__ABOUT THIS TASK__
Pictures are to be left out. Return exactly the lines below from the one with "[549.91-550.91s]" up to and including the one with "Verbatim transcript: freezing".
---------- DATA SUPPLIED
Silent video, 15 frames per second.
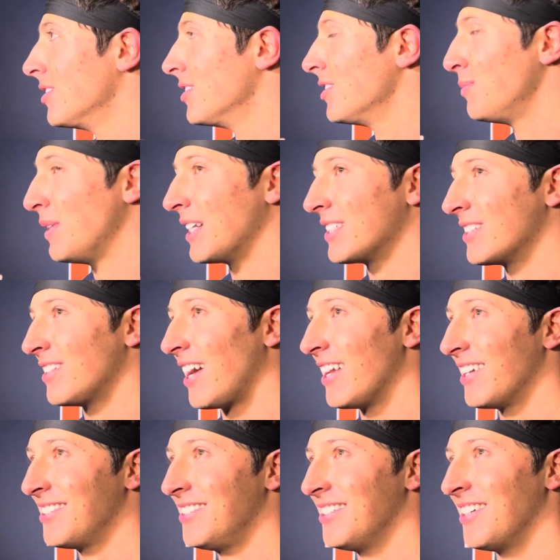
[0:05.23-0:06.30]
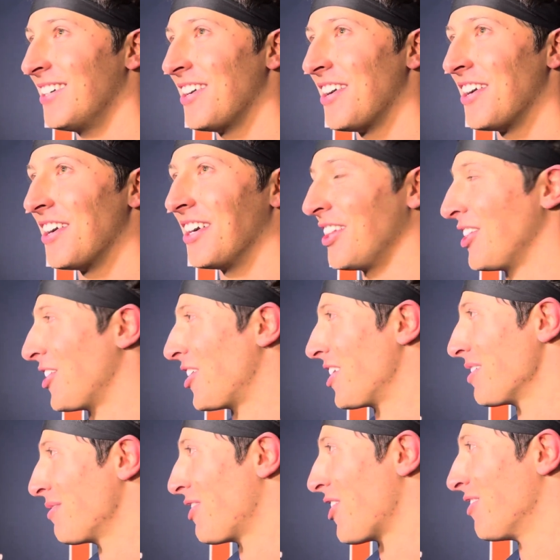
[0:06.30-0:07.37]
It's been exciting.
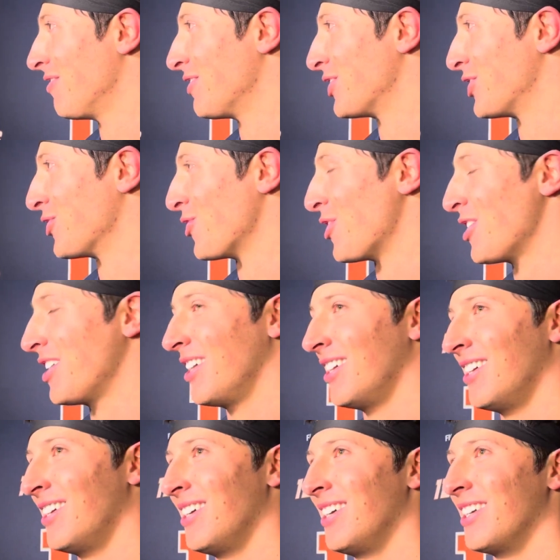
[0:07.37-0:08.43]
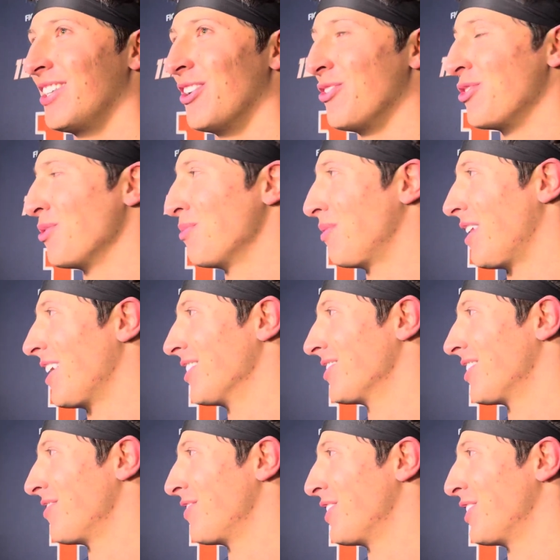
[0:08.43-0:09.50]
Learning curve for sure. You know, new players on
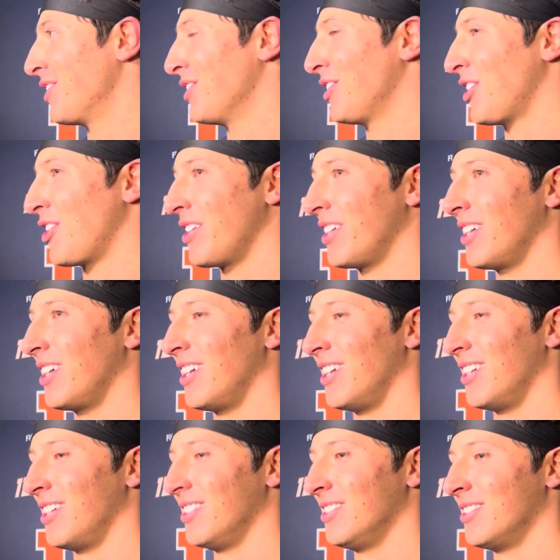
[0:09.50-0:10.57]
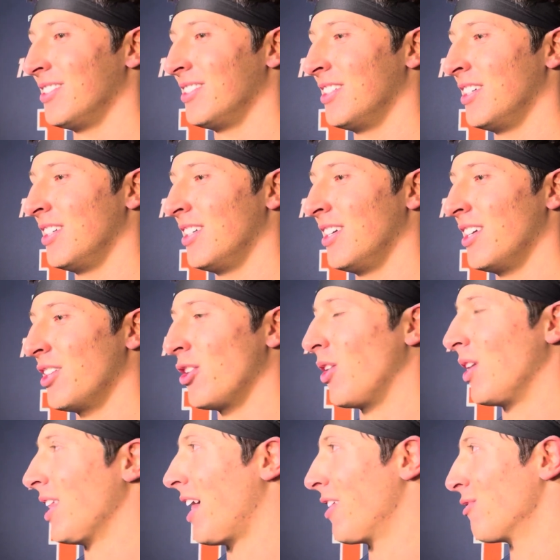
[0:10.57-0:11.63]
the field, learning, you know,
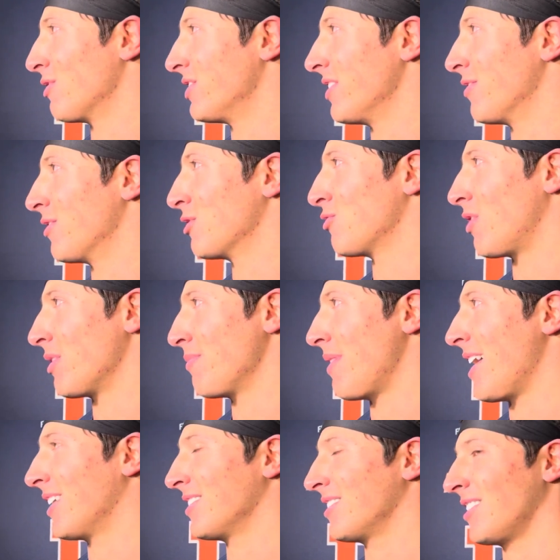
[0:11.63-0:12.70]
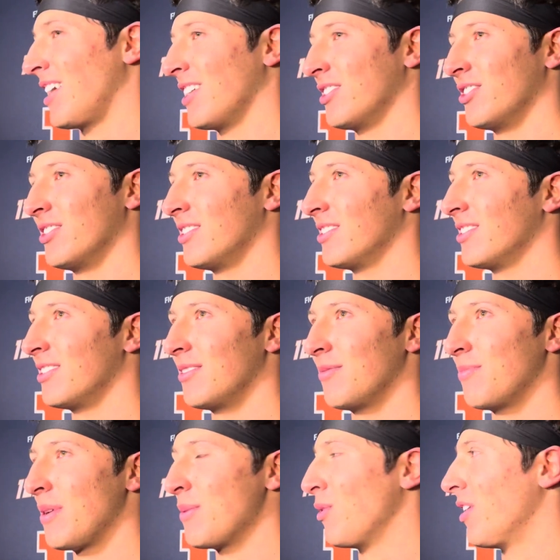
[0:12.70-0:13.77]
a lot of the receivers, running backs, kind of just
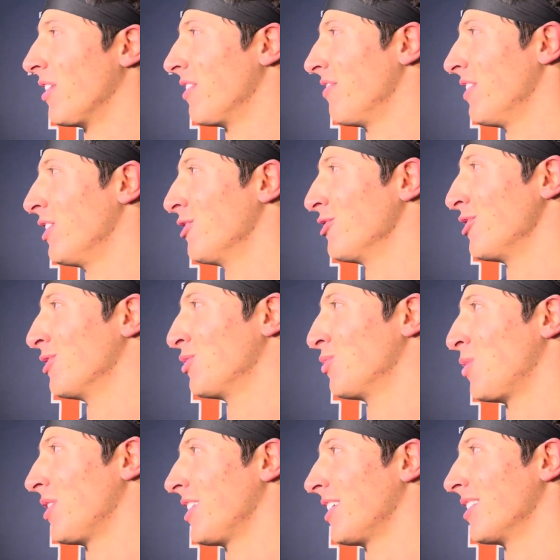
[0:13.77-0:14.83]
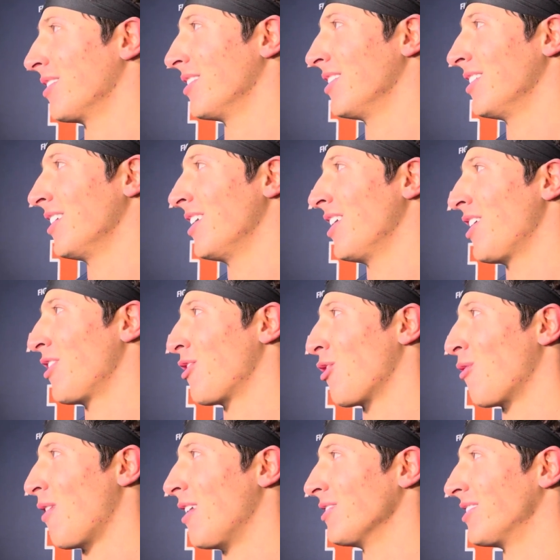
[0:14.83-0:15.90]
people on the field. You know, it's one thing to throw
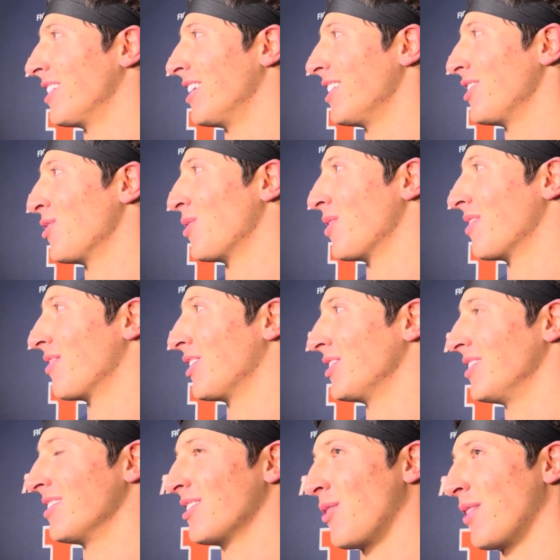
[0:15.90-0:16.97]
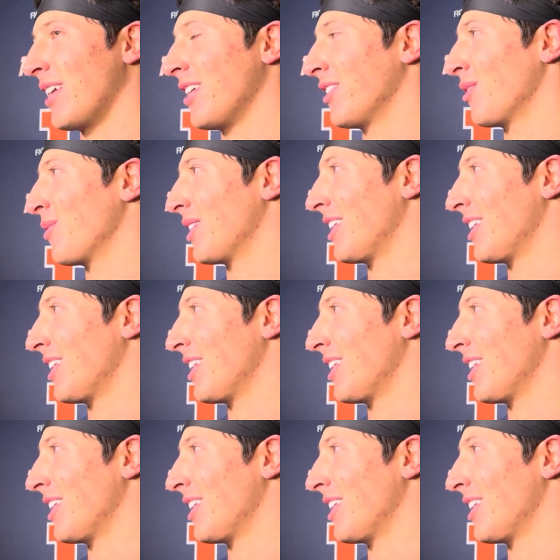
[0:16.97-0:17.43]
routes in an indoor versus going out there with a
--------------------
---------- DATA SUPPLIED
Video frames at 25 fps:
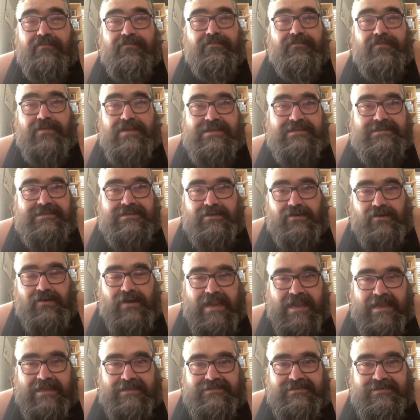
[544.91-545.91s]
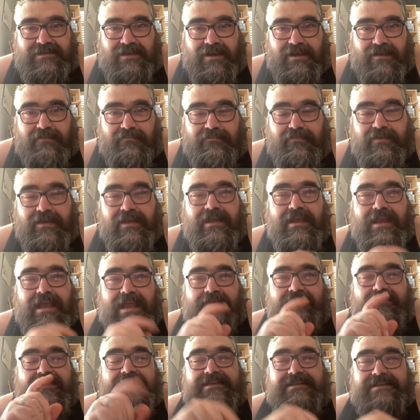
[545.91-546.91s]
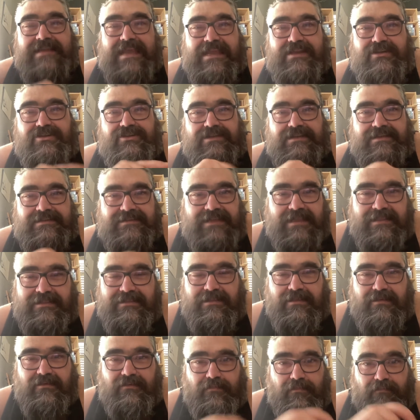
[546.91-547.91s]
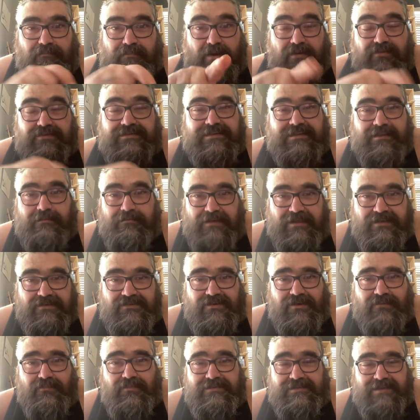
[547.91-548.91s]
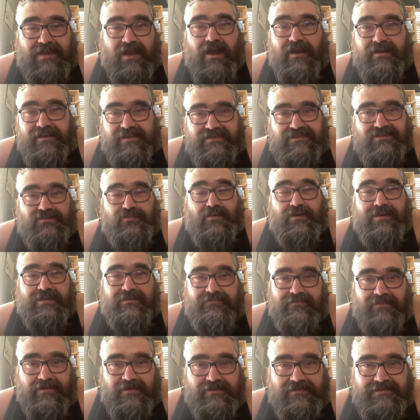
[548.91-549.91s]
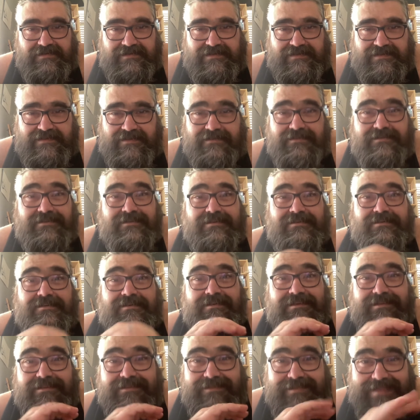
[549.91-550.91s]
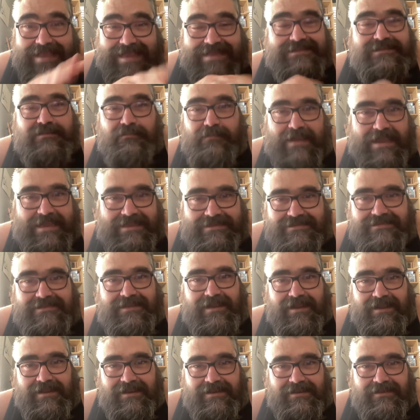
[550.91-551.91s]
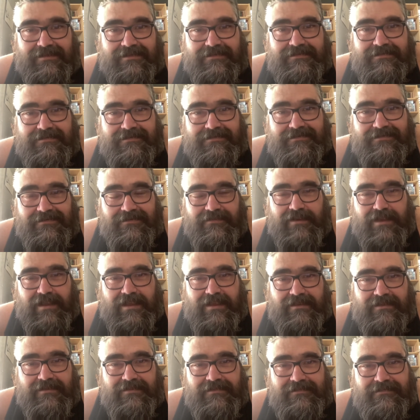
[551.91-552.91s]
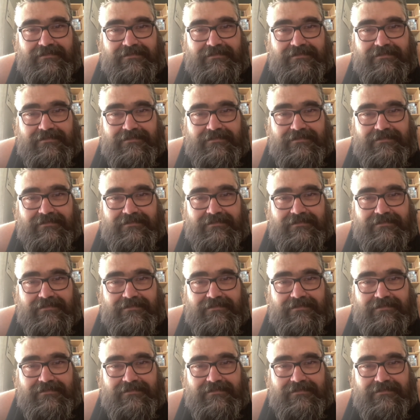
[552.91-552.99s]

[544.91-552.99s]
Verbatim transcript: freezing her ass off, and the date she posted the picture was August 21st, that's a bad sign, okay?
--------------------
__RESPONSE BOX__
[549.91-550.91s]
[550.91-551.91s]
[551.91-552.91s]
[552.91-552.99s]

[544.91-552.99s]
Verbatim transcript: freezing her ass off, and the date she posted the picture was August 21st, that's a bad sign, okay?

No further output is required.